What you are asked to do:
Each entry below should appear again exactly as written, without pictures.

Data supplied:

——————

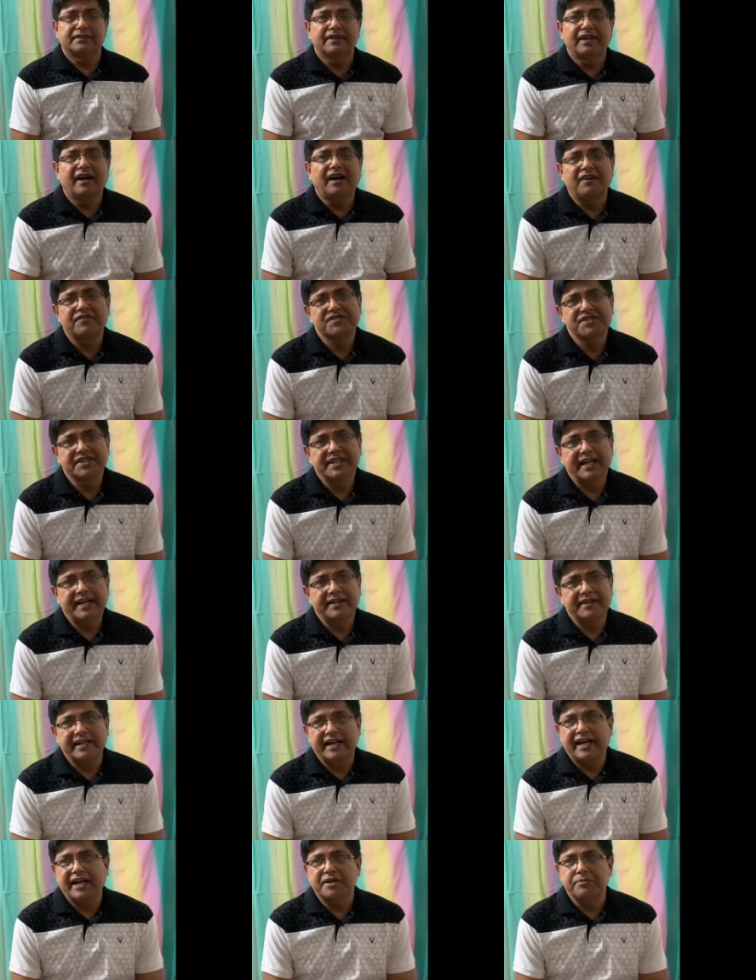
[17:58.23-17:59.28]
After that, they
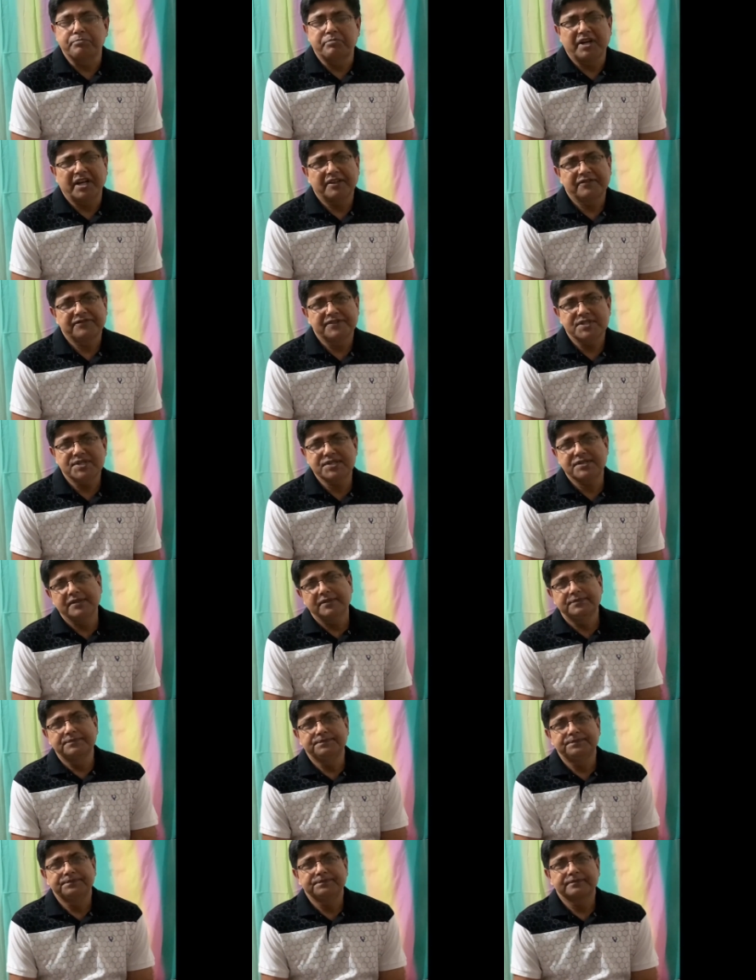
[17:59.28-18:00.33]
had breakfast,
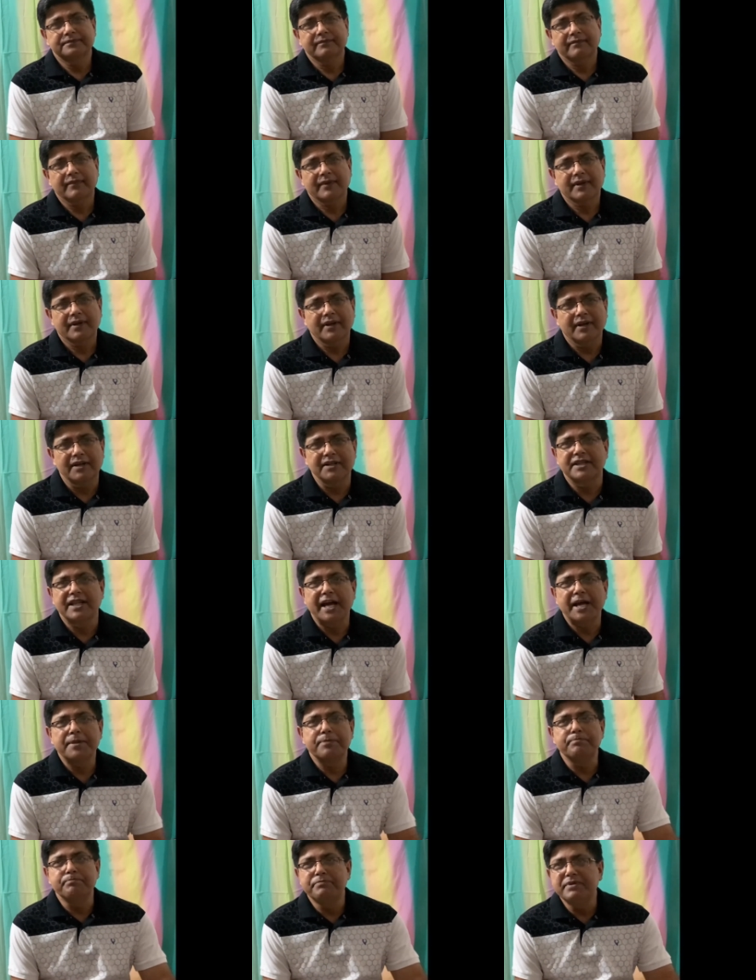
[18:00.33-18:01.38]
and
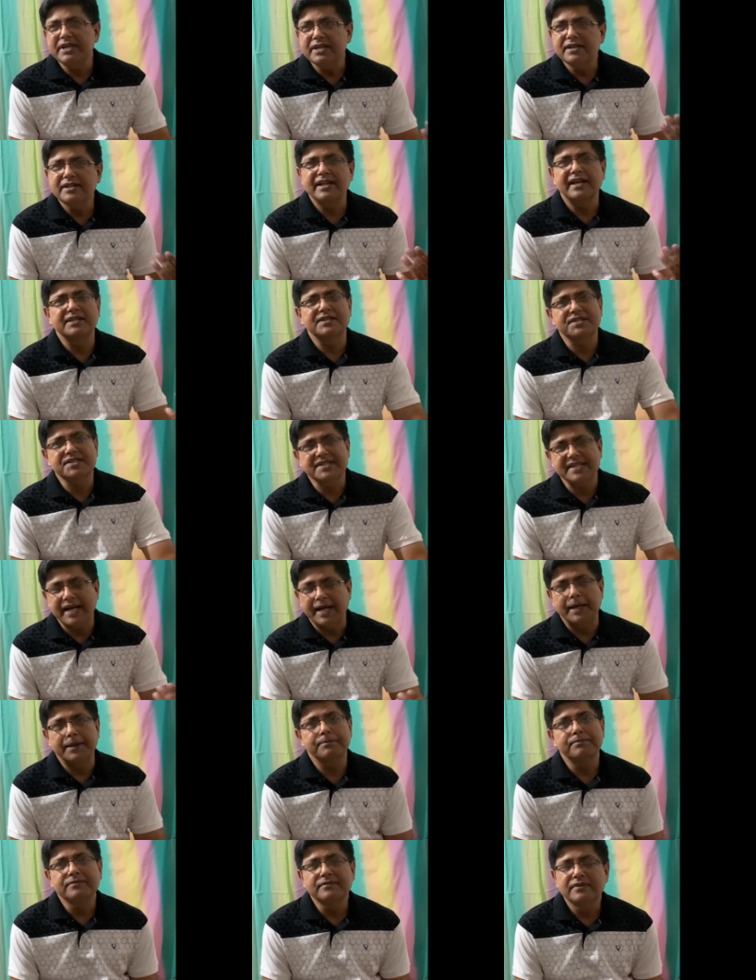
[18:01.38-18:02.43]
then Bill and
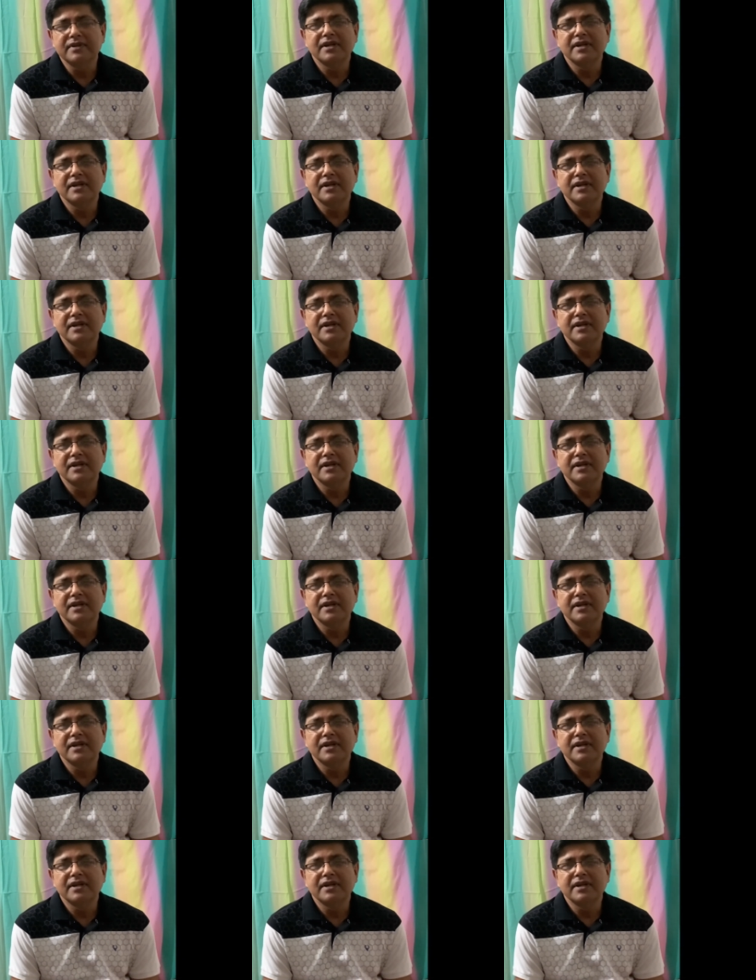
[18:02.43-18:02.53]
Sam,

——————

Exercise output:
[17:58.23-17:59.28]
After that, they
[17:59.28-18:00.33]
had breakfast,
[18:00.33-18:01.38]
and
[18:01.38-18:02.43]
then Bill and
[18:02.43-18:02.53]
Sam,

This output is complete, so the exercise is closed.